DATASET RECORDS: Begin
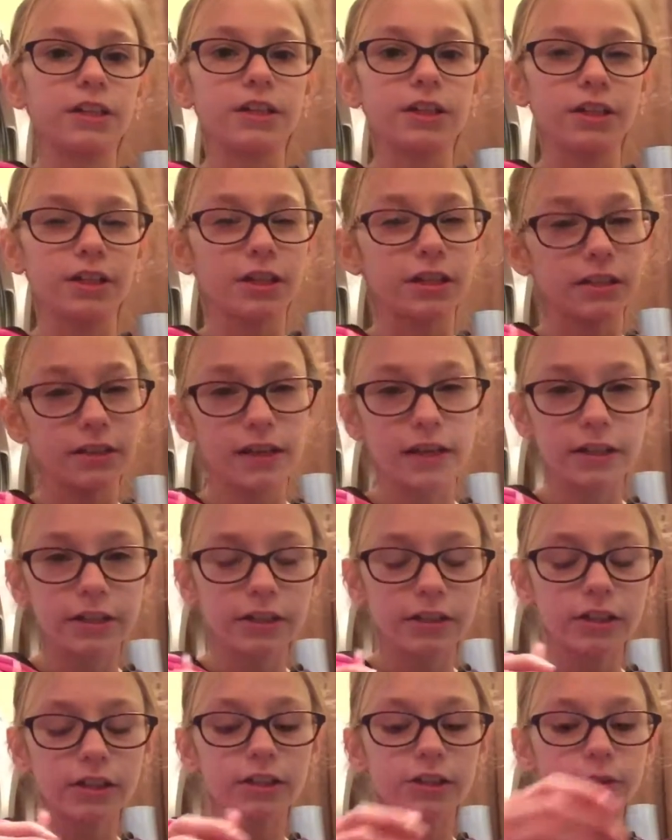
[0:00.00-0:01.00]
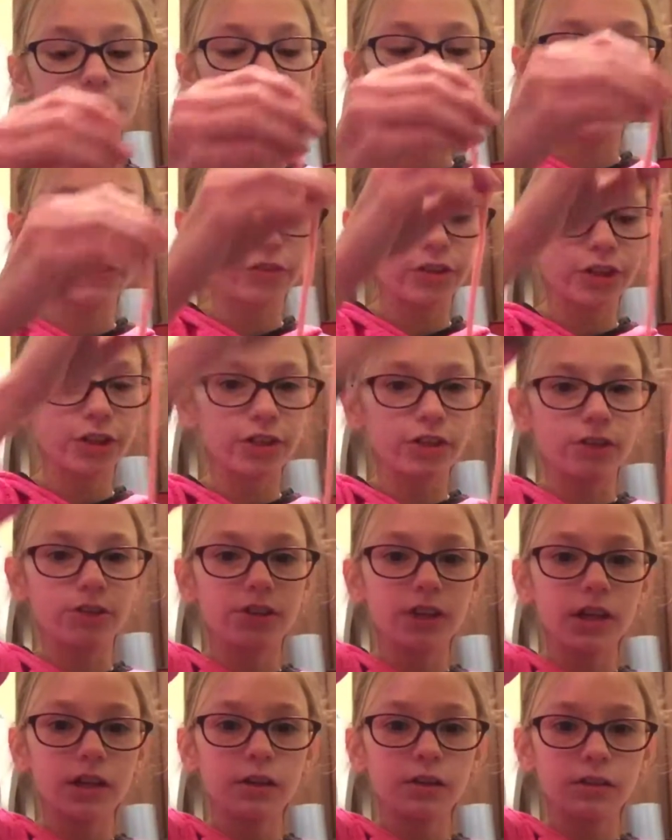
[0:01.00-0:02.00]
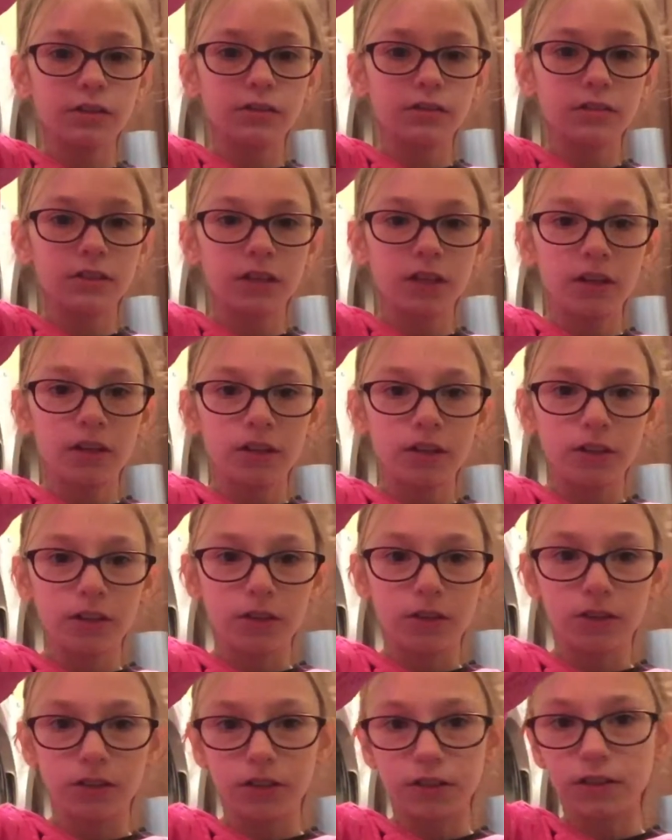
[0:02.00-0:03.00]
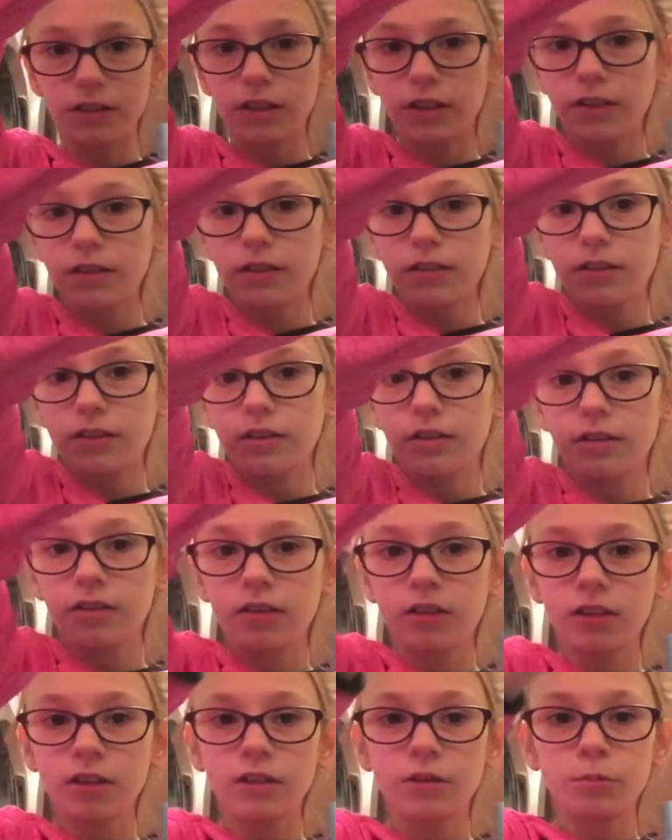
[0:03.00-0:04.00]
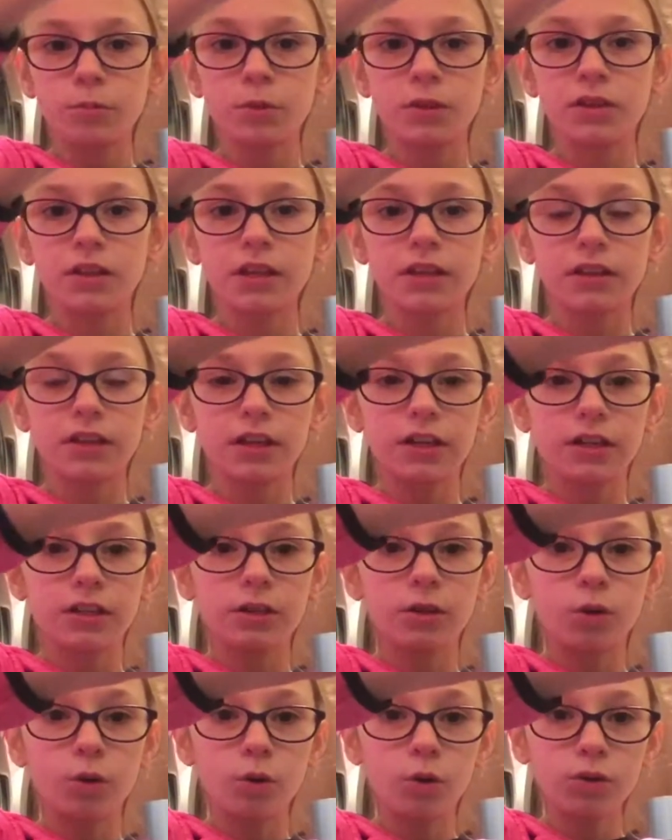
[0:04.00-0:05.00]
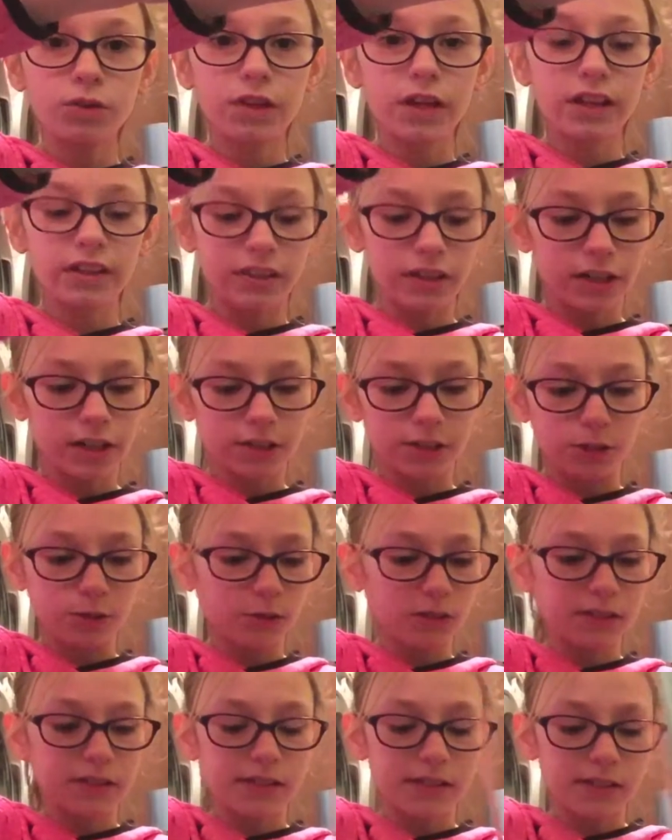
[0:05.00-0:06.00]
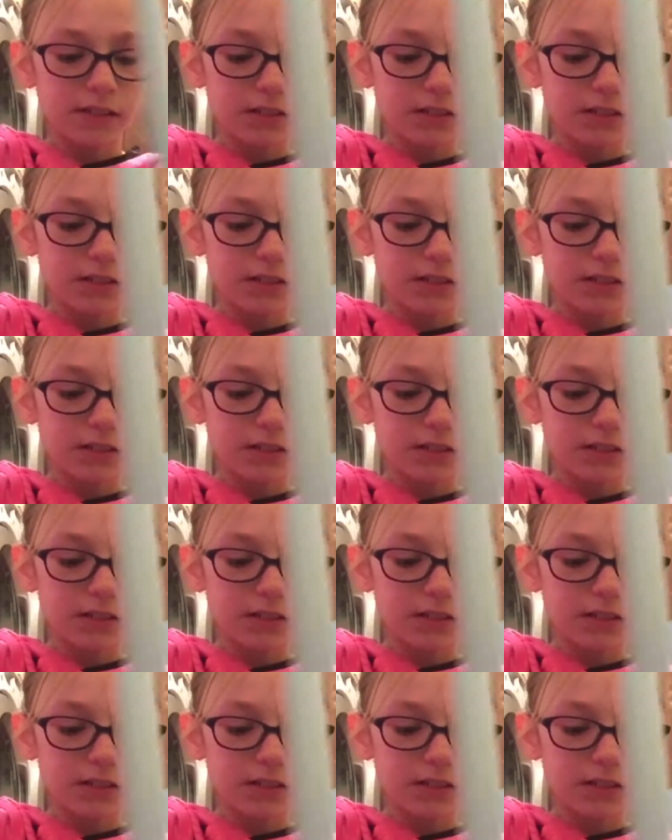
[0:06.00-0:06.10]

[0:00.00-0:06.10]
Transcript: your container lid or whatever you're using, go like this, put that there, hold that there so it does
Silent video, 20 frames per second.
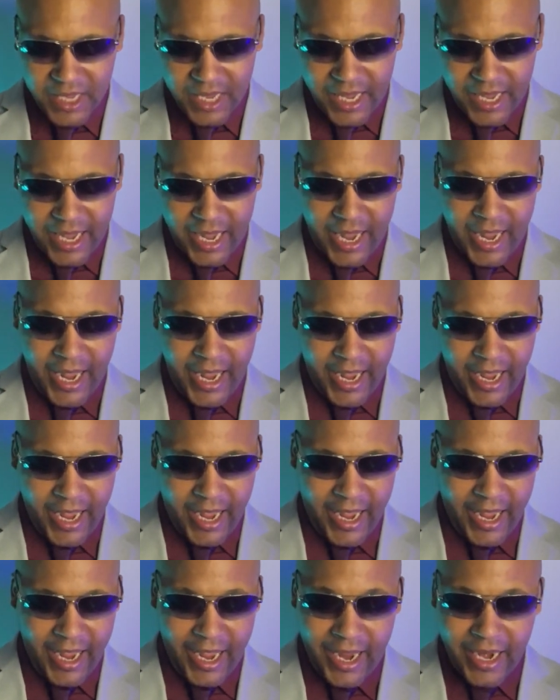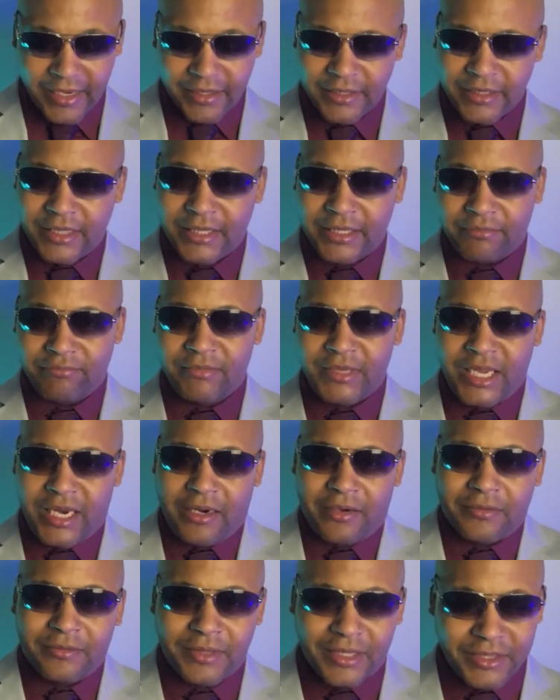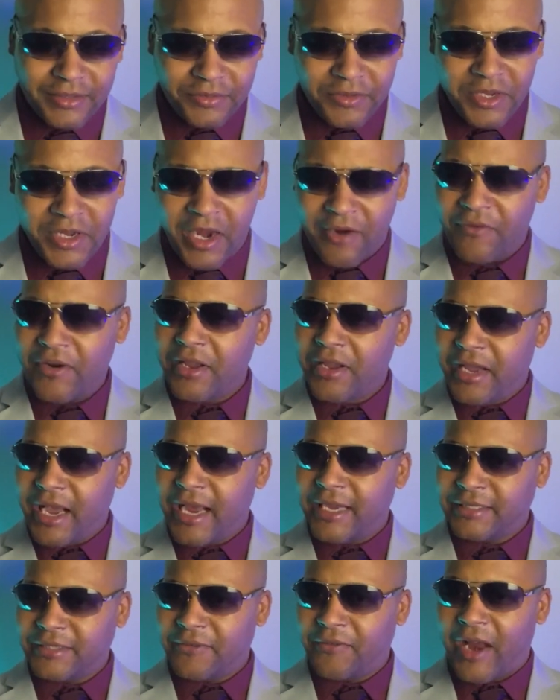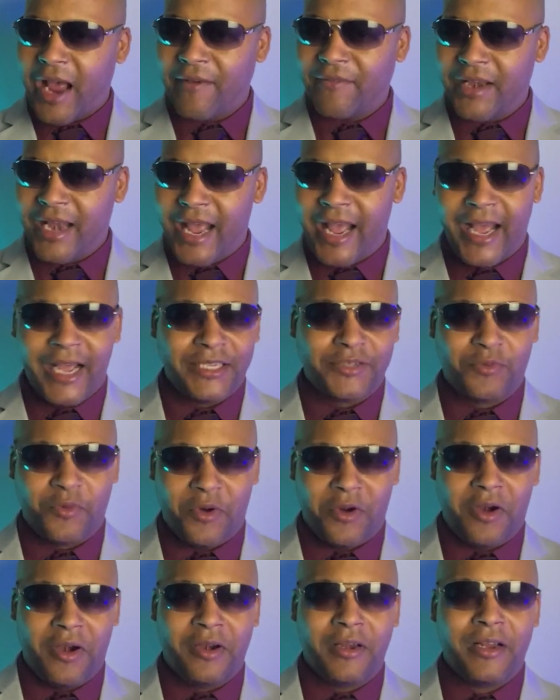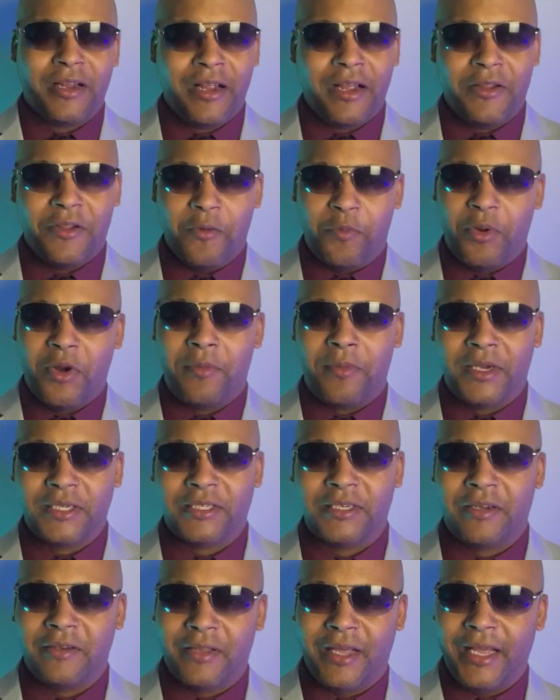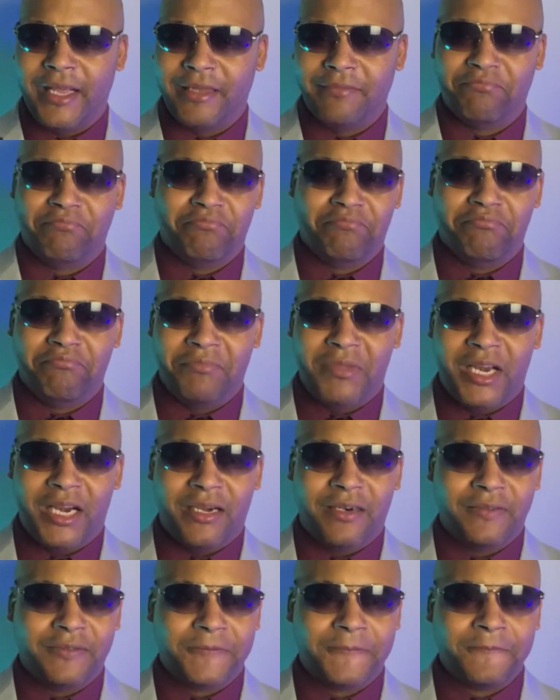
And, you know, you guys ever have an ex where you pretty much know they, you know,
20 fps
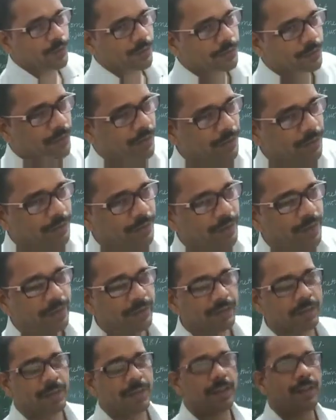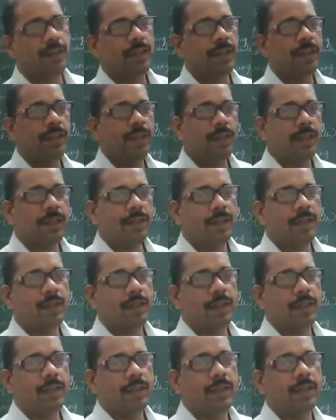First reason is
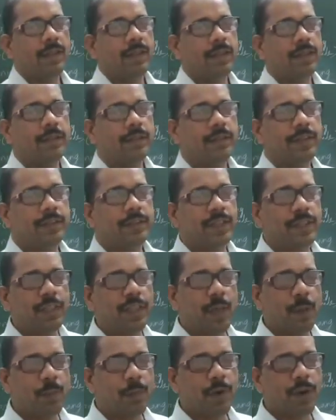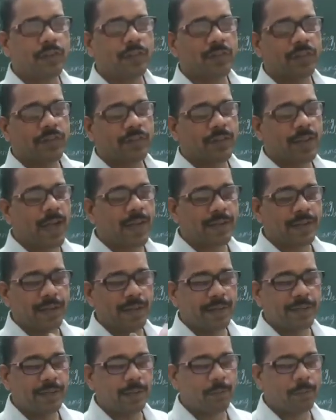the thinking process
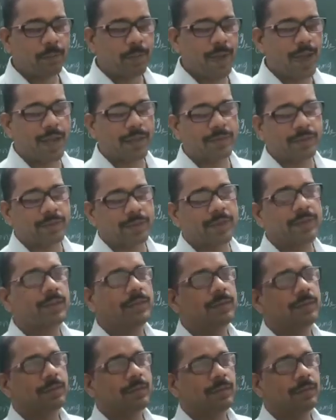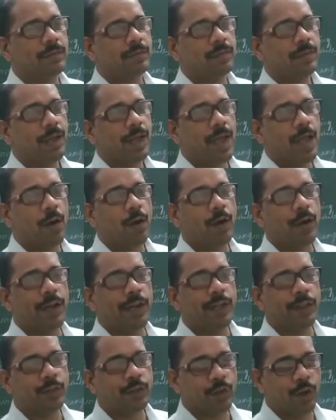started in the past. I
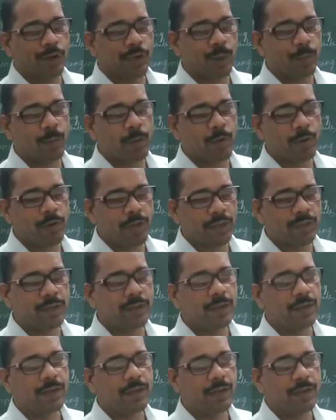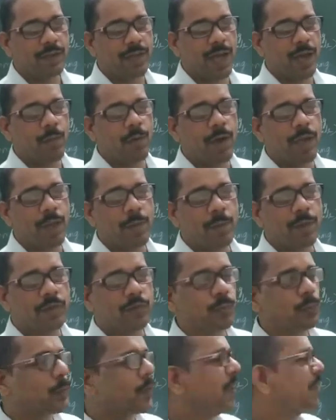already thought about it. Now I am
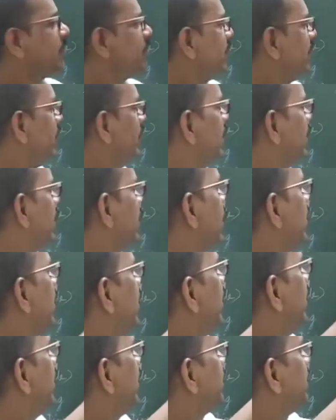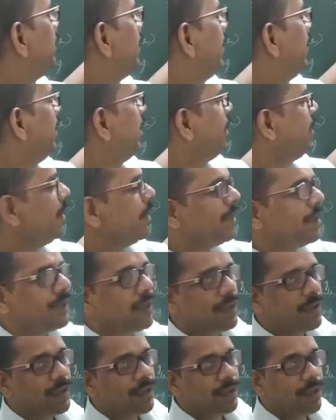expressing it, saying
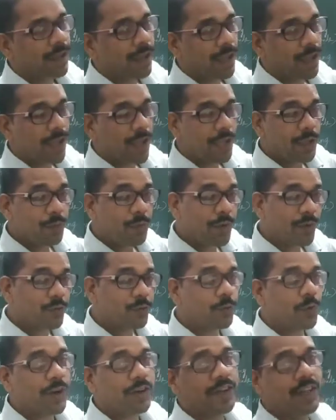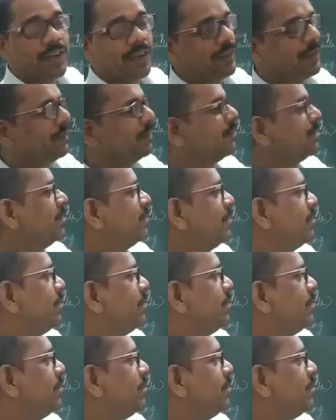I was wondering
DATASET RECORDS: End
Copy these entries precisely and drop any picture.

[0:00.00-0:01.00]
[0:01.00-0:02.00]
[0:02.00-0:03.00]
[0:03.00-0:04.00]
[0:04.00-0:05.00]
[0:05.00-0:06.00]
[0:06.00-0:06.10]

[0:00.00-0:06.10]
Transcript: your container lid or whatever you're using, go like this, put that there, hold that there so it does
Silent video, 20 frames per second.
And, you know, you guys ever have an ex where you pretty much know they, you know,
20 fps
First reason is
the thinking process
started in the past. I
already thought about it. Now I am
expressing it, saying
I was wondering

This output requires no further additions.